§ Task directions: Print the whole listing, character for character.

──────── Exercise input ────────

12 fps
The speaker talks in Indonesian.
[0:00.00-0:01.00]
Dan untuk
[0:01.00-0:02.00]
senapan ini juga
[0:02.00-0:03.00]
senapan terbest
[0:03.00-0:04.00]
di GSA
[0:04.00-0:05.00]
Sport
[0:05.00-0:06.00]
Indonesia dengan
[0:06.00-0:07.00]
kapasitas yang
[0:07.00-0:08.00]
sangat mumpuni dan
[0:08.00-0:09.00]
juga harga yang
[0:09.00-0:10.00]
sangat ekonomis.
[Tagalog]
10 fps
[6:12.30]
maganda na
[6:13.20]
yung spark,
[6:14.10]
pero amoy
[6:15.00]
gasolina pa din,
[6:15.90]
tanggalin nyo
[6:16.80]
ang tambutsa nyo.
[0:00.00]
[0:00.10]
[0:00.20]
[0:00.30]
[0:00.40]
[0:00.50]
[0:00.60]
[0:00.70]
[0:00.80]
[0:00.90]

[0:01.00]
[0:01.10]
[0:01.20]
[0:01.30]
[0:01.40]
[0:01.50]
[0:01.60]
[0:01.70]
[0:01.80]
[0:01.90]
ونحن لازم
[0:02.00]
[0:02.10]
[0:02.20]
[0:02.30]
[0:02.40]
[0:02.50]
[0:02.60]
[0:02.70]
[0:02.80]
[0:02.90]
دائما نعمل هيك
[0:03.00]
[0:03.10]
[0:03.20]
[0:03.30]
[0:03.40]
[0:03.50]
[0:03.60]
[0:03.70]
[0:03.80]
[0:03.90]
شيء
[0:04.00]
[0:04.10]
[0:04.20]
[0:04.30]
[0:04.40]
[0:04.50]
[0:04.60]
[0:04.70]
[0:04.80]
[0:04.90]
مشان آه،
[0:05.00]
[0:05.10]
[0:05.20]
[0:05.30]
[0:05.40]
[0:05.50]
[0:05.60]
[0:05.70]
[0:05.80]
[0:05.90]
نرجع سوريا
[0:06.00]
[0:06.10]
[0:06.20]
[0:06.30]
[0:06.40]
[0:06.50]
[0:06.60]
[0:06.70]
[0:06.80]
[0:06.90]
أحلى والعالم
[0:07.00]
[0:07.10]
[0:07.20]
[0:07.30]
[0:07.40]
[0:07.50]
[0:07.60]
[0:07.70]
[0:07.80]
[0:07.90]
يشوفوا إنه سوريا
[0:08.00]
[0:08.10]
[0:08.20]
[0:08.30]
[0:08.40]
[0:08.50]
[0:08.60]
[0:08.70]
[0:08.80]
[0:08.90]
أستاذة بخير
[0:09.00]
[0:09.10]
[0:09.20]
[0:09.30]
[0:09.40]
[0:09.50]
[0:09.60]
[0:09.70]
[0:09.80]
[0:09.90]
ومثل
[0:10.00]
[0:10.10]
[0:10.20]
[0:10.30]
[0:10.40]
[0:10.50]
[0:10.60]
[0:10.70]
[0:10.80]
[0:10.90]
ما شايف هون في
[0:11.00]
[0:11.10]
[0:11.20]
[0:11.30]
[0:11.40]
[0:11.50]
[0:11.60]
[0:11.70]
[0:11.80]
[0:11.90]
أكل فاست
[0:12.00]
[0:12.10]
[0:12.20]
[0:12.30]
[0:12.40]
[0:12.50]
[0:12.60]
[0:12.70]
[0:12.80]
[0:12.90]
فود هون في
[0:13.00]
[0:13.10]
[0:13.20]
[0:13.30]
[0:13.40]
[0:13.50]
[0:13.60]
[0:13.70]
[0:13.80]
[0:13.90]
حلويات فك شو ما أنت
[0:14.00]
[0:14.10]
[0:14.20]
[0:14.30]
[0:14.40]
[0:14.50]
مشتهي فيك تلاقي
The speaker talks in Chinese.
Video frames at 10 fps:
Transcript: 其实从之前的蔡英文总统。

────────

§ Solution to the problem:
12 fps
The speaker talks in Indonesian.
[0:00.00-0:01.00]
Dan untuk
[0:01.00-0:02.00]
senapan ini juga
[0:02.00-0:03.00]
senapan terbest
[0:03.00-0:04.00]
di GSA
[0:04.00-0:05.00]
Sport
[0:05.00-0:06.00]
Indonesia dengan
[0:06.00-0:07.00]
kapasitas yang
[0:07.00-0:08.00]
sangat mumpuni dan
[0:08.00-0:09.00]
juga harga yang
[0:09.00-0:10.00]
sangat ekonomis.
[Tagalog]
10 fps
[6:12.30]
maganda na
[6:13.20]
yung spark,
[6:14.10]
pero amoy
[6:15.00]
gasolina pa din,
[6:15.90]
tanggalin nyo
[6:16.80]
ang tambutsa nyo.
[0:00.00]
[0:00.10]
[0:00.20]
[0:00.30]
[0:00.40]
[0:00.50]
[0:00.60]
[0:00.70]
[0:00.80]
[0:00.90]

[0:01.00]
[0:01.10]
[0:01.20]
[0:01.30]
[0:01.40]
[0:01.50]
[0:01.60]
[0:01.70]
[0:01.80]
[0:01.90]
ونحن لازم
[0:02.00]
[0:02.10]
[0:02.20]
[0:02.30]
[0:02.40]
[0:02.50]
[0:02.60]
[0:02.70]
[0:02.80]
[0:02.90]
دائما نعمل هيك
[0:03.00]
[0:03.10]
[0:03.20]
[0:03.30]
[0:03.40]
[0:03.50]
[0:03.60]
[0:03.70]
[0:03.80]
[0:03.90]
شيء
[0:04.00]
[0:04.10]
[0:04.20]
[0:04.30]
[0:04.40]
[0:04.50]
[0:04.60]
[0:04.70]
[0:04.80]
[0:04.90]
مشان آه،
[0:05.00]
[0:05.10]
[0:05.20]
[0:05.30]
[0:05.40]
[0:05.50]
[0:05.60]
[0:05.70]
[0:05.80]
[0:05.90]
نرجع سوريا
[0:06.00]
[0:06.10]
[0:06.20]
[0:06.30]
[0:06.40]
[0:06.50]
[0:06.60]
[0:06.70]
[0:06.80]
[0:06.90]
أحلى والعالم
[0:07.00]
[0:07.10]
[0:07.20]
[0:07.30]
[0:07.40]
[0:07.50]
[0:07.60]
[0:07.70]
[0:07.80]
[0:07.90]
يشوفوا إنه سوريا
[0:08.00]
[0:08.10]
[0:08.20]
[0:08.30]
[0:08.40]
[0:08.50]
[0:08.60]
[0:08.70]
[0:08.80]
[0:08.90]
أستاذة بخير
[0:09.00]
[0:09.10]
[0:09.20]
[0:09.30]
[0:09.40]
[0:09.50]
[0:09.60]
[0:09.70]
[0:09.80]
[0:09.90]
ومثل
[0:10.00]
[0:10.10]
[0:10.20]
[0:10.30]
[0:10.40]
[0:10.50]
[0:10.60]
[0:10.70]
[0:10.80]
[0:10.90]
ما شايف هون في
[0:11.00]
[0:11.10]
[0:11.20]
[0:11.30]
[0:11.40]
[0:11.50]
[0:11.60]
[0:11.70]
[0:11.80]
[0:11.90]
أكل فاست
[0:12.00]
[0:12.10]
[0:12.20]
[0:12.30]
[0:12.40]
[0:12.50]
[0:12.60]
[0:12.70]
[0:12.80]
[0:12.90]
فود هون في
[0:13.00]
[0:13.10]
[0:13.20]
[0:13.30]
[0:13.40]
[0:13.50]
[0:13.60]
[0:13.70]
[0:13.80]
[0:13.90]
حلويات فك شو ما أنت
[0:14.00]
[0:14.10]
[0:14.20]
[0:14.30]
[0:14.40]
[0:14.50]
مشتهي فيك تلاقي
The speaker talks in Chinese.
Video frames at 10 fps:
Transcript: 其实从之前的蔡英文总统。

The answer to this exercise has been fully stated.